Provided records:
'''

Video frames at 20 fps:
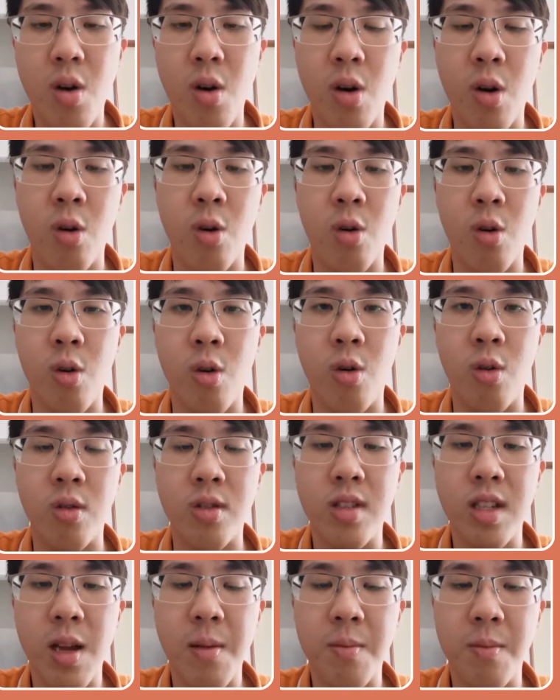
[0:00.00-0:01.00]
or
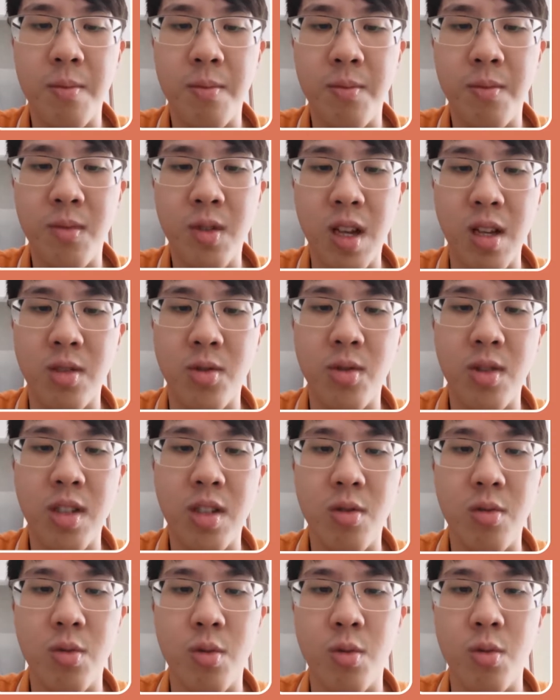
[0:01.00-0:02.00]
some
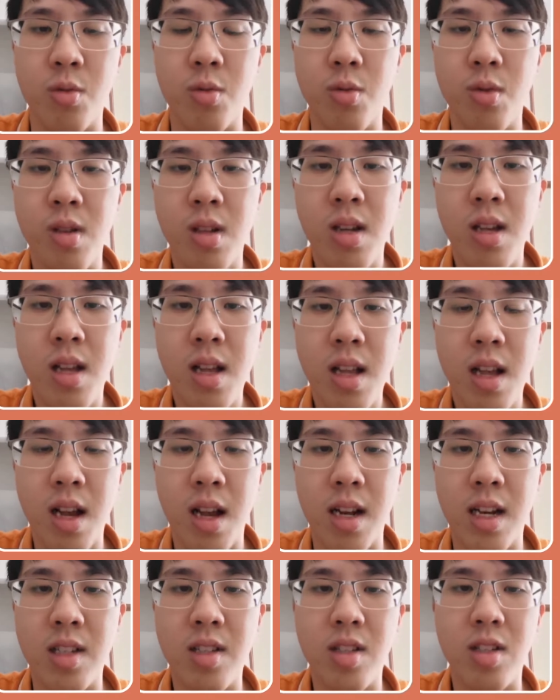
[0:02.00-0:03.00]
countries who
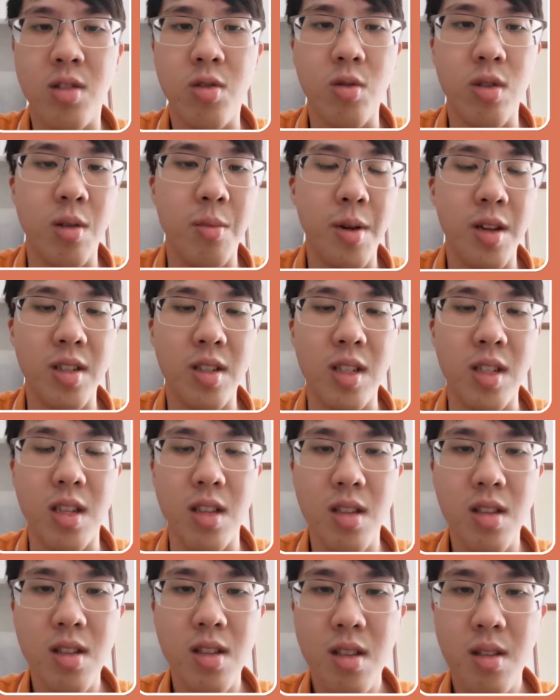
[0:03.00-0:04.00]
listens to the
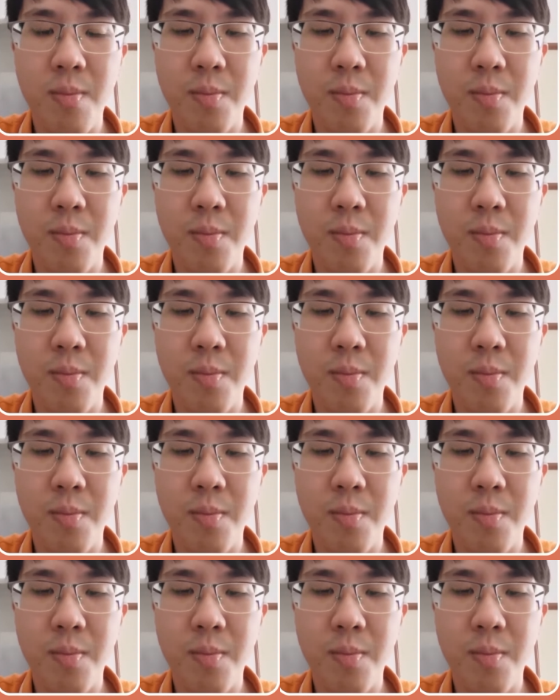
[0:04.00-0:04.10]
president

'''

Brief: Set down the records in full and exactly. Do not carry over any image.

Solution:
Video frames at 20 fps:
[0:00.00-0:01.00]
or
[0:01.00-0:02.00]
some
[0:02.00-0:03.00]
countries who
[0:03.00-0:04.00]
listens to the
[0:04.00-0:04.10]
president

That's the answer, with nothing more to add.